• [Data for this task]
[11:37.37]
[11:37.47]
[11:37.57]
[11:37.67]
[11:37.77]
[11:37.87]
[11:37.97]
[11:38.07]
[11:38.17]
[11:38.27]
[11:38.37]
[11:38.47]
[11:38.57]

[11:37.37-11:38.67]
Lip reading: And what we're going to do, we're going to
==
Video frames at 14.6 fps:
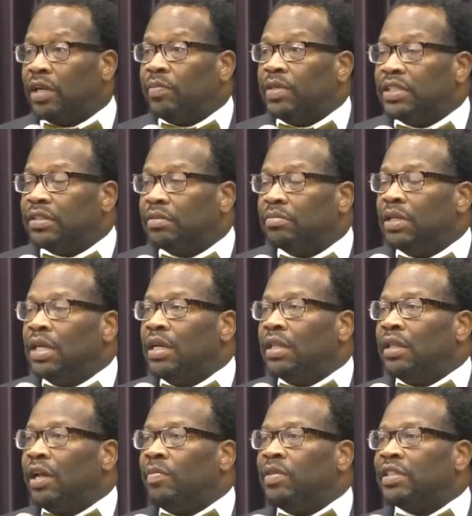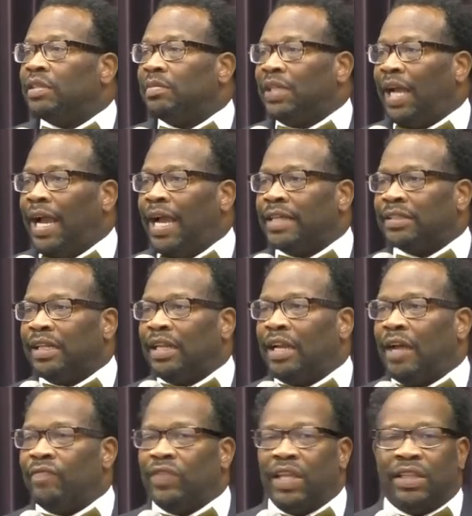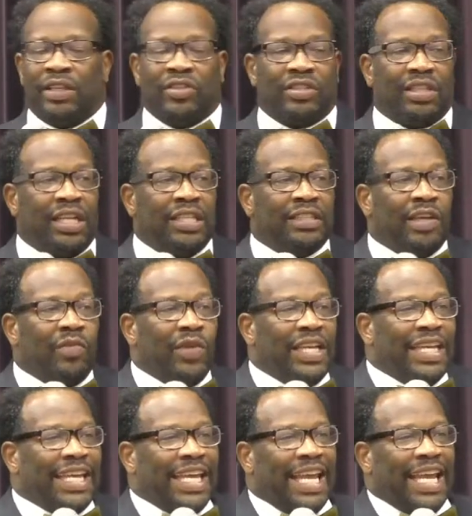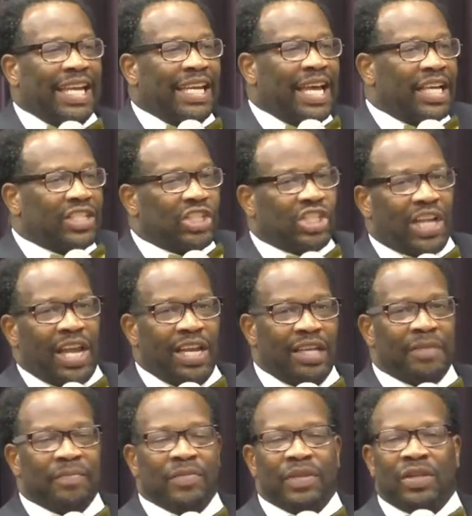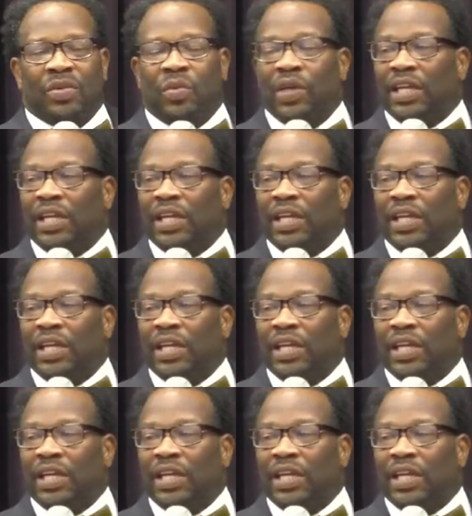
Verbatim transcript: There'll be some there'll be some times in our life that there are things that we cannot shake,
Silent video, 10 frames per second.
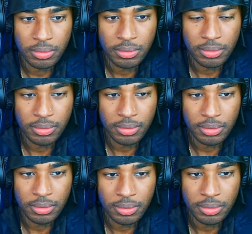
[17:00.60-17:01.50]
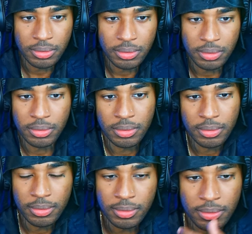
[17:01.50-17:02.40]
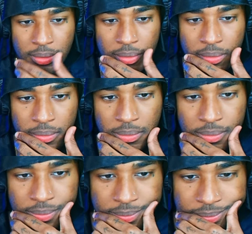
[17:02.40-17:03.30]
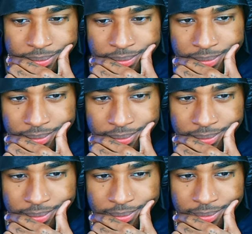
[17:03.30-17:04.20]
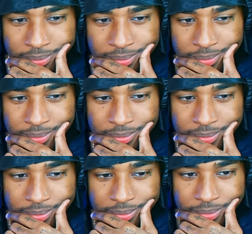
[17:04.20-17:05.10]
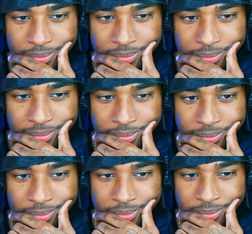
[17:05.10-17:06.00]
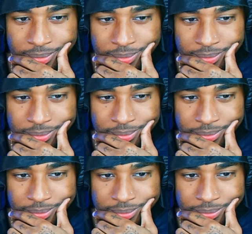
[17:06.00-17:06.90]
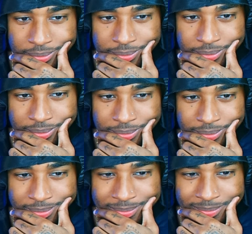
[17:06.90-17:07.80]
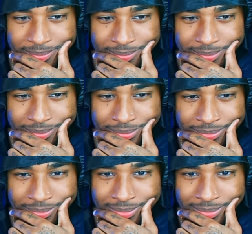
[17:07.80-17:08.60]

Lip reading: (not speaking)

• [Exercise requirements] Which of the lines above include the string "frames"? Pick them out and copy them.

• [Result for this exercise]
Video frames at 14.6 fps:
Silent video, 10 frames per second.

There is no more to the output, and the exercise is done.